• [What you are asked to do]:
Each entry below is to be restated word for word, with no pictures carried over.

• [Data to examine]:
--------------------------------

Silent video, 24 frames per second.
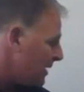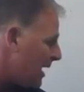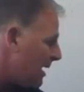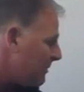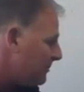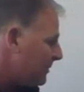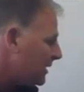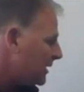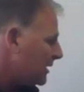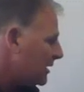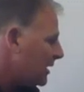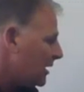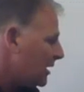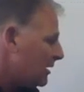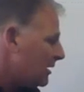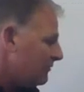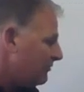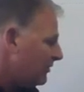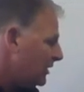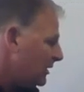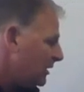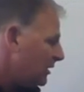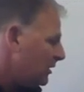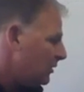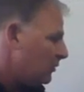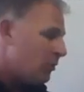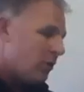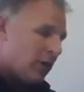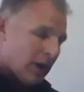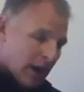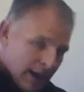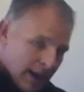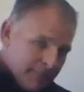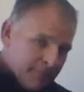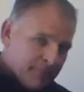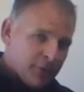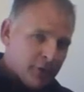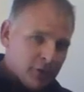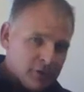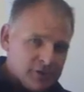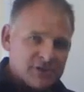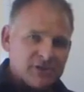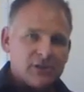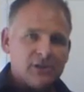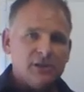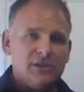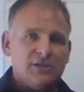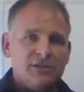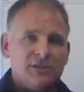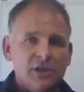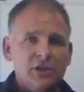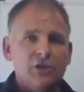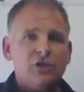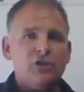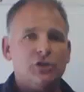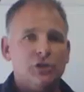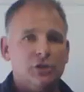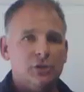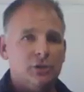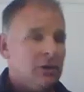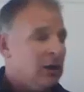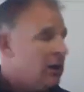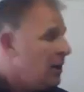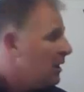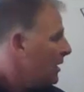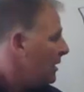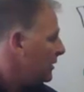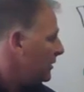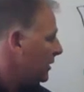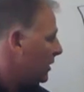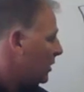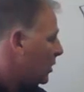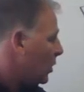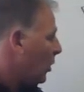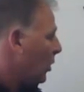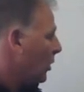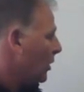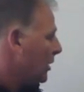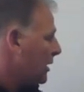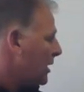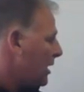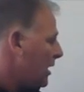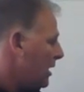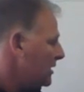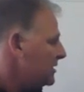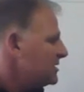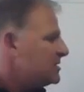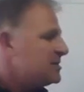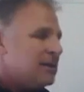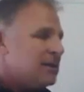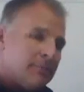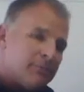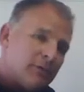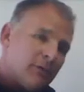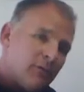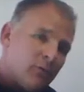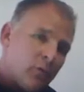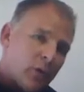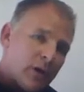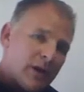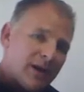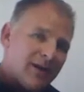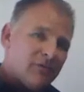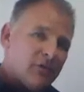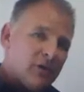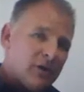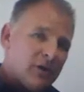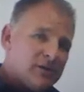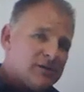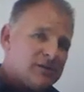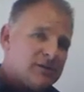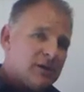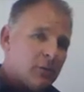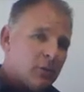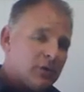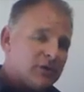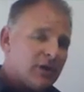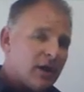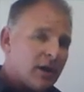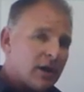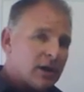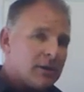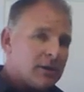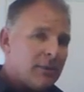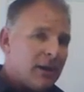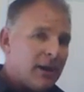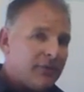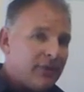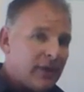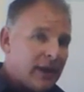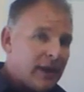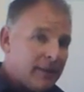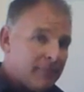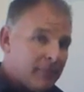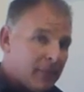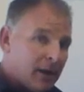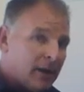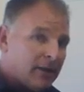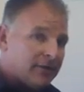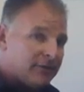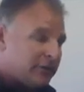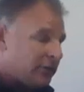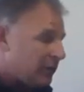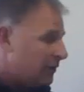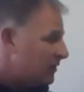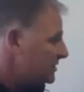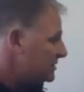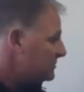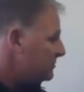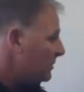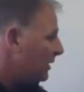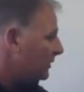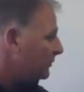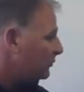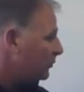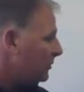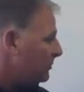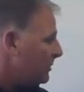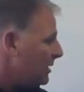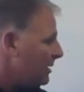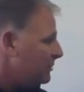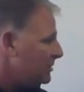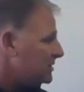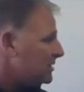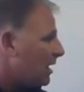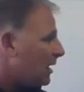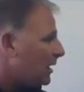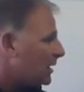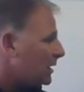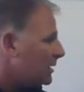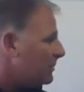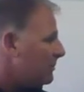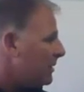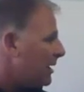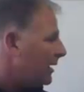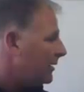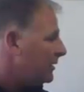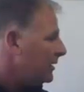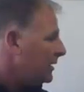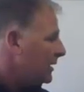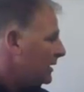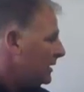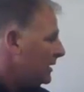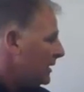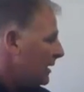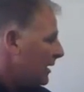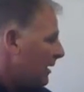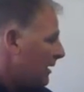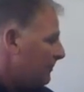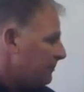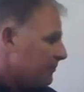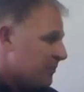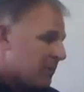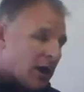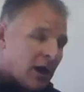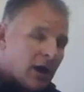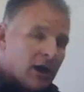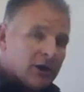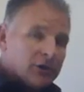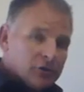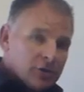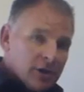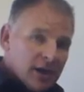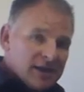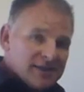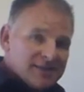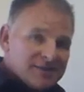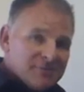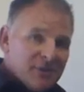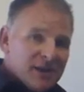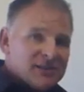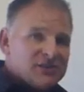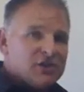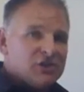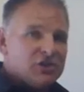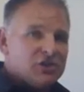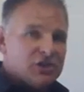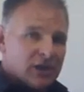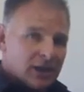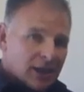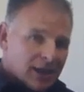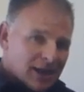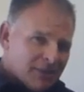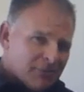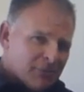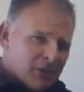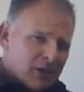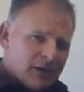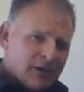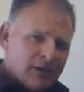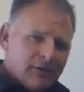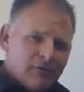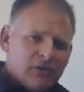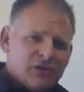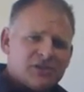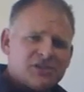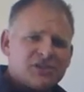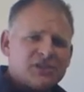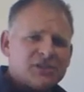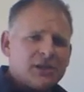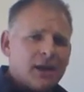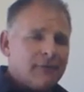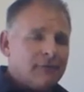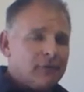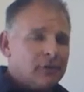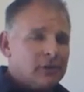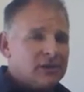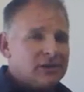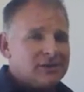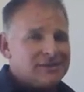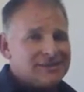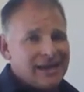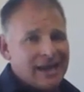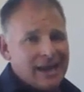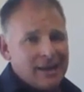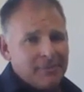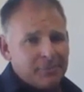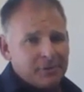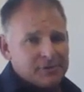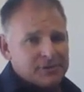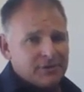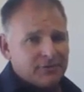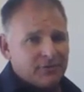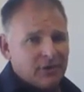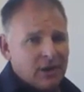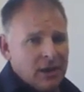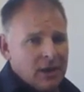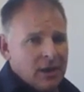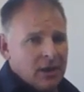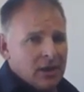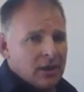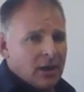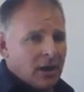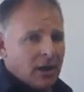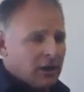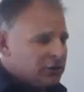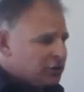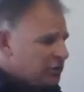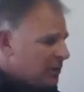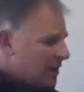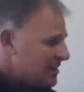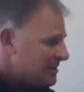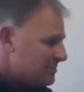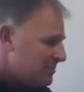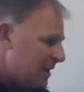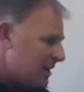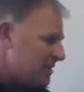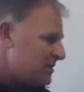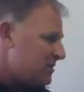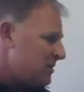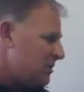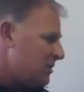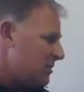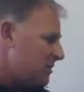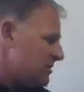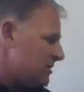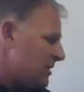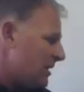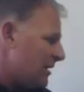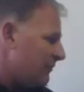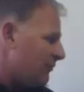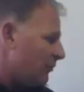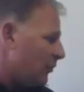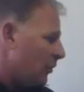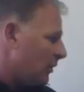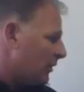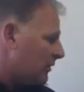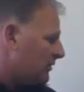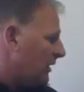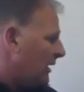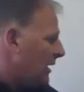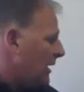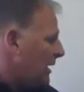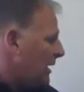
I'm going to cut a video where I personally teach you the core concept of whatever it is that we're talking about that month. So this month we may be talking about contrast messaging, and I'm going to give you several examples of contrast messages that have worked.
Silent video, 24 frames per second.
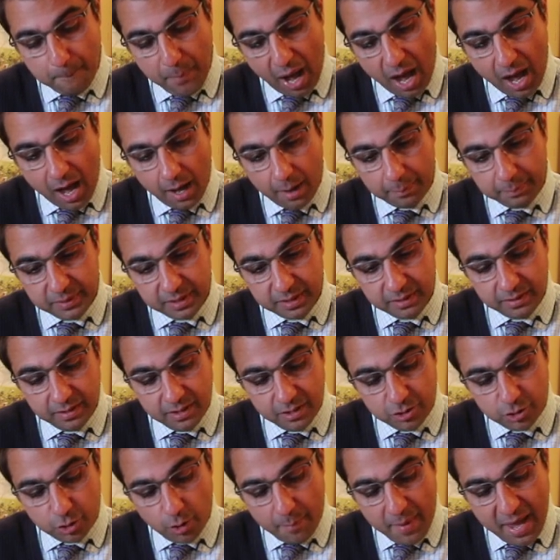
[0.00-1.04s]
Popped.
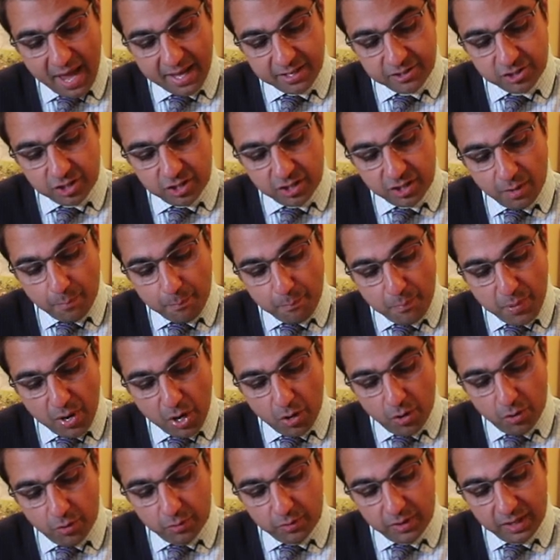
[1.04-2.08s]
So imagine the
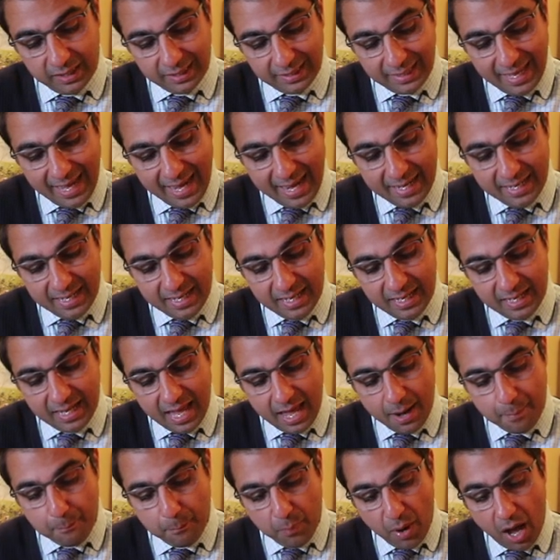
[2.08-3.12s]
bone landing
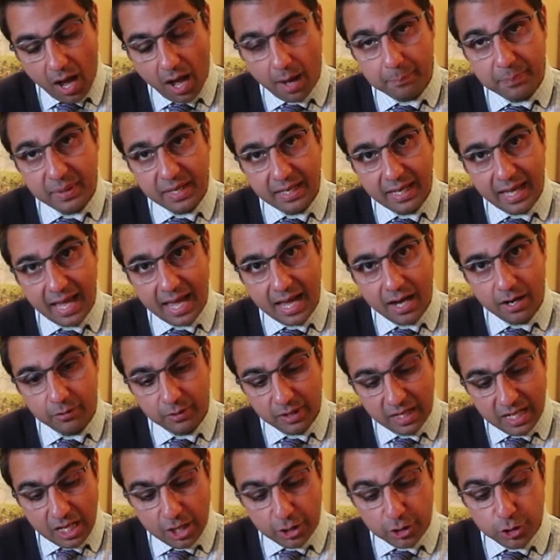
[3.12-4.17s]
and popping
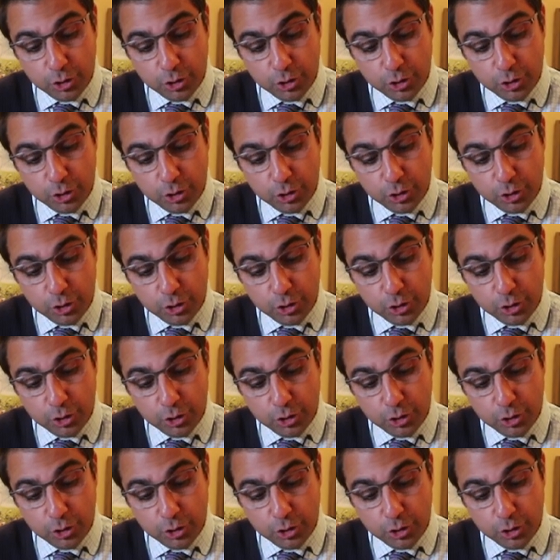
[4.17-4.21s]
out.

--------------------------------

• [Exercise result]:
Silent video, 24 frames per second.
I'm going to cut a video where I personally teach you the core concept of whatever it is that we're talking about that month. So this month we may be talking about contrast messaging, and I'm going to give you several examples of contrast messages that have worked.
Silent video, 24 frames per second.
[0.00-1.04s]
Popped.
[1.04-2.08s]
So imagine the
[2.08-3.12s]
bone landing
[3.12-4.17s]
and popping
[4.17-4.21s]
out.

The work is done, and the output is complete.